I morti sono saliti da 562 a 591, ventinove in più. Quasi due al giorno.

Pensieri e parole

Non so a voi, ma se affianco le due notizie a me, personalmente, si gela il sangue. Dirigenti che con una mano firmano norme e adempimenti sulla sicurezza e con l’altra intascano somme di denaro spropositate per permettere a chi paga sottobanco di eluderle, a fianco di operai che muoiono senza una reale spiegazione. E se ci fosse una diretta correlazione?

Fatta salva la pietà che è dovuta per qualsiasi essere umano, qui però bisogna decidere da che parte stare, perché c’è un dopo che non è mai cominciato. Un dopo in cui il silenzio per convenienza e l’omertà ambigua ci vedrebbero complici. “Così vanno le cose, così devono andare” cantava Giovanni Lindo Ferretti. E invece no, devono andare in un altro modo, cioè in modo normale e trasparente. E da qualche parte si deve pur cominciare, magari appunto spezzando il silenzio.

Ci si è abituati ormai a questo triste andazzo e fare qui ora anche un discorso sulla qualità della formazione obbligatoria, sull’applicazione delle norme e sui controlli inesistenti, sarebbe lungo, noioso e pleonastico. In questo momento mi passano davanti solo i volti di quegli imprenditori – e ne conosco tanti nell’ambito della sicurezza – che hanno sempre messo davanti a qualsiasi altra cosa la loro fame di denaro. Una fame vampiresca, un comportamento continuo che, a paragone, i pirati sembravano dei cherubini e serafini, ve lo posso assicurare. Ma, tanto, li conoscete anche voi. Ecco, vogliamo cominciare a chiamarli conniventi?

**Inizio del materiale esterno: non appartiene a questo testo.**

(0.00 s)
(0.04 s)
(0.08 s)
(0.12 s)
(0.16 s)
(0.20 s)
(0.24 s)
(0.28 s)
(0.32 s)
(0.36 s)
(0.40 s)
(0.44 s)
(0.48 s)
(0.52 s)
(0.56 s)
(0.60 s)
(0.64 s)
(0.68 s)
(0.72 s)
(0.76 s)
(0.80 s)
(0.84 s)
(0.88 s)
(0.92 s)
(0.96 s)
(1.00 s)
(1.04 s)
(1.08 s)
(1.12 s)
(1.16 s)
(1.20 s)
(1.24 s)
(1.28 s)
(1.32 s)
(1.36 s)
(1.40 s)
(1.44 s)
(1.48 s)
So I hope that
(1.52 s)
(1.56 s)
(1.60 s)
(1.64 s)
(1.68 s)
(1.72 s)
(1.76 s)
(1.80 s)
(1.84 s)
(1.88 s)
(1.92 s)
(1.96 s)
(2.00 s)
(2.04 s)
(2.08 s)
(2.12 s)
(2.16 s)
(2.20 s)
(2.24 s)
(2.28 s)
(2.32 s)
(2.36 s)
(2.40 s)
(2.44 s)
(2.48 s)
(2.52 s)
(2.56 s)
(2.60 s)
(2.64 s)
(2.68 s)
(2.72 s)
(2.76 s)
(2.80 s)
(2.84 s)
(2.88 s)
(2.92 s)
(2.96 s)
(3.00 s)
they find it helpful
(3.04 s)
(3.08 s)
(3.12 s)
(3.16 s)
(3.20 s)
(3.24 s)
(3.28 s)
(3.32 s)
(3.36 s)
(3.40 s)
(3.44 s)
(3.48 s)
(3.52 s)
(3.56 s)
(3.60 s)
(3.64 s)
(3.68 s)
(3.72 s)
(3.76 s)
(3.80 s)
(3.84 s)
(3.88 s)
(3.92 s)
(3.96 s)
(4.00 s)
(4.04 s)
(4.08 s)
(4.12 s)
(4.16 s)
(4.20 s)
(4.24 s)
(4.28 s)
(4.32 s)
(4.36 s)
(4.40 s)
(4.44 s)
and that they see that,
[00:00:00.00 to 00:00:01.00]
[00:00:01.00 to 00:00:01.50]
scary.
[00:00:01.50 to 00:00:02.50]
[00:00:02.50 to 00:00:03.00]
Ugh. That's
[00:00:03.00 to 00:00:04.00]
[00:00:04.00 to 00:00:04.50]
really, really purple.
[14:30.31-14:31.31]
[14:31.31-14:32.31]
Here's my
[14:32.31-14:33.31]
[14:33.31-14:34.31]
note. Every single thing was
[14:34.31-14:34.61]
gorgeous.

A pensare male, quindi si fa peccato, si diceva una volta, anche se alla fine ci azzecchi quasi sempre. Ma anche a dire ciò che pensi passi per quello che ogni volta fa polemica. Sia quando fai emergere cose come queste, sia quando fai notare cose di minore portata. Se tu parli bene di tutti, tutti sono tuoi amici, e ti stimano a vita. Se fai emergere una qualche mancanza, se ti permetti di fare un’osservazione, allora tradisci la loro fiducia. E magari hai pure ragione, o volevi solo fare loro del bene, come certi genitori quando riprendono i figli. Oggi non ci si può permettere di riprendere più nessuno: la gente preferisce essere adulata, anche sapendo che poi ti parleranno ugualmente alle spalle, e lo faranno proprio quelli che si definiscono tuoi “amici”. La trasparenza, la correttezza, la verità, alla fine le paghi in prima persona. Mi spiace, non è la fiducia a essere tradita, semmai il bisogno di omertà; e allora semplicemente ci dichiariamo diversi.

Nella vita occorre scegliere da che parte stare e i miei genitori mi hanno insegnato a stare dalla parte di chi è più debole. Entrambi avrebbero preferito rischiare di morire in un cantiere piuttosto che rischiare la galera per aver rubato.

Ma i tempi sono cambiati. Chissà quanti, tra quelli che stanno leggendo, hanno ossequiato i funzionari indagati, sperando in cambio di ottenere qualcosa. E chissà quanti, imprenditori o uomini di sicurezza, questa bestia divoratrice se le tengono dentro o permettono che abiti in casa propria, per convenienza.